## PROBLEM
So that the copy matches the original, write out every entry exactly.

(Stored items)
·····
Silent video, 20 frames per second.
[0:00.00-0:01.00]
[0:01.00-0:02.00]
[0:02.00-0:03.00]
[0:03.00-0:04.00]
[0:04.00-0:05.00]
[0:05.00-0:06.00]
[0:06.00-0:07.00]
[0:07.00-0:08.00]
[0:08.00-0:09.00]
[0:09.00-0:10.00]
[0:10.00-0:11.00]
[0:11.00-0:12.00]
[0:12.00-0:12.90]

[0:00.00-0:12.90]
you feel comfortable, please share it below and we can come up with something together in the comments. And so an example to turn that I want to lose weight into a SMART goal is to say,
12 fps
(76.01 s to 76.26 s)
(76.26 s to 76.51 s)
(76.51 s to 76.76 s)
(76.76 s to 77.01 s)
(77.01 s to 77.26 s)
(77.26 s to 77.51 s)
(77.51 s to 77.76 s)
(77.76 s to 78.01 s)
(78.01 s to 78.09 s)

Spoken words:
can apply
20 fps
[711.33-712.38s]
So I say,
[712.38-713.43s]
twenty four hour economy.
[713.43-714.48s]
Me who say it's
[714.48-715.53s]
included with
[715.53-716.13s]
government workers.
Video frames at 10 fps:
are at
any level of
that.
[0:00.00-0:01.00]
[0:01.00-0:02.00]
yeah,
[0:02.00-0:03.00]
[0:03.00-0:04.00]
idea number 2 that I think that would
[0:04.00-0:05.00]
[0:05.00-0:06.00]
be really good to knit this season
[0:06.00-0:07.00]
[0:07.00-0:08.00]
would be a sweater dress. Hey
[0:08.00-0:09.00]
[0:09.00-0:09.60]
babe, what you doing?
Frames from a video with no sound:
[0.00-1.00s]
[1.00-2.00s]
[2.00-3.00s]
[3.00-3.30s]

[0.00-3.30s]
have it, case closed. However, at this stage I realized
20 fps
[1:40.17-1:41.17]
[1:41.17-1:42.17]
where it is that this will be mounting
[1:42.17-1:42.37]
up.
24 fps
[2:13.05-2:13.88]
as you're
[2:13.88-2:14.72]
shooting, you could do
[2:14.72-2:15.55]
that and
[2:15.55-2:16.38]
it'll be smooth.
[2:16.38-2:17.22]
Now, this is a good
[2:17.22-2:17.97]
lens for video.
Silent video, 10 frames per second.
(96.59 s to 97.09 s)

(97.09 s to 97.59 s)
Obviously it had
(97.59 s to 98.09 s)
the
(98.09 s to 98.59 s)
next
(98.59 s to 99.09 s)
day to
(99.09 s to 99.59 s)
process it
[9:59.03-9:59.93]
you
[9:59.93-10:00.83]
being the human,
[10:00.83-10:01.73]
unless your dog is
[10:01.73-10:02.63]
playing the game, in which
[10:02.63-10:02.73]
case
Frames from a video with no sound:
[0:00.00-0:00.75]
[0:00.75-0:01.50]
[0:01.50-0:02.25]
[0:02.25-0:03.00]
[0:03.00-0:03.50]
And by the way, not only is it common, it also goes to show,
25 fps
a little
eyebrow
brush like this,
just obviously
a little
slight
·····
## RESPONSE AREA
Silent video, 20 frames per second.
[0:00.00-0:01.00]
[0:01.00-0:02.00]
[0:02.00-0:03.00]
[0:03.00-0:04.00]
[0:04.00-0:05.00]
[0:05.00-0:06.00]
[0:06.00-0:07.00]
[0:07.00-0:08.00]
[0:08.00-0:09.00]
[0:09.00-0:10.00]
[0:10.00-0:11.00]
[0:11.00-0:12.00]
[0:12.00-0:12.90]

[0:00.00-0:12.90]
you feel comfortable, please share it below and we can come up with something together in the comments. And so an example to turn that I want to lose weight into a SMART goal is to say,
12 fps
(76.01 s to 76.26 s)
(76.26 s to 76.51 s)
(76.51 s to 76.76 s)
(76.76 s to 77.01 s)
(77.01 s to 77.26 s)
(77.26 s to 77.51 s)
(77.51 s to 77.76 s)
(77.76 s to 78.01 s)
(78.01 s to 78.09 s)

Spoken words:
can apply
20 fps
[711.33-712.38s]
So I say,
[712.38-713.43s]
twenty four hour economy.
[713.43-714.48s]
Me who say it's
[714.48-715.53s]
included with
[715.53-716.13s]
government workers.
Video frames at 10 fps:
are at
any level of
that.
[0:00.00-0:01.00]
[0:01.00-0:02.00]
yeah,
[0:02.00-0:03.00]
[0:03.00-0:04.00]
idea number 2 that I think that would
[0:04.00-0:05.00]
[0:05.00-0:06.00]
be really good to knit this season
[0:06.00-0:07.00]
[0:07.00-0:08.00]
would be a sweater dress. Hey
[0:08.00-0:09.00]
[0:09.00-0:09.60]
babe, what you doing?
Frames from a video with no sound:
[0.00-1.00s]
[1.00-2.00s]
[2.00-3.00s]
[3.00-3.30s]

[0.00-3.30s]
have it, case closed. However, at this stage I realized
20 fps
[1:40.17-1:41.17]
[1:41.17-1:42.17]
where it is that this will be mounting
[1:42.17-1:42.37]
up.
24 fps
[2:13.05-2:13.88]
as you're
[2:13.88-2:14.72]
shooting, you could do
[2:14.72-2:15.55]
that and
[2:15.55-2:16.38]
it'll be smooth.
[2:16.38-2:17.22]
Now, this is a good
[2:17.22-2:17.97]
lens for video.
Silent video, 10 frames per second.
(96.59 s to 97.09 s)

(97.09 s to 97.59 s)
Obviously it had
(97.59 s to 98.09 s)
the
(98.09 s to 98.59 s)
next
(98.59 s to 99.09 s)
day to
(99.09 s to 99.59 s)
process it
[9:59.03-9:59.93]
you
[9:59.93-10:00.83]
being the human,
[10:00.83-10:01.73]
unless your dog is
[10:01.73-10:02.63]
playing the game, in which
[10:02.63-10:02.73]
case
Frames from a video with no sound:
[0:00.00-0:00.75]
[0:00.75-0:01.50]
[0:01.50-0:02.25]
[0:02.25-0:03.00]
[0:03.00-0:03.50]
And by the way, not only is it common, it also goes to show,
25 fps
a little
eyebrow
brush like this,
just obviously
a little
slight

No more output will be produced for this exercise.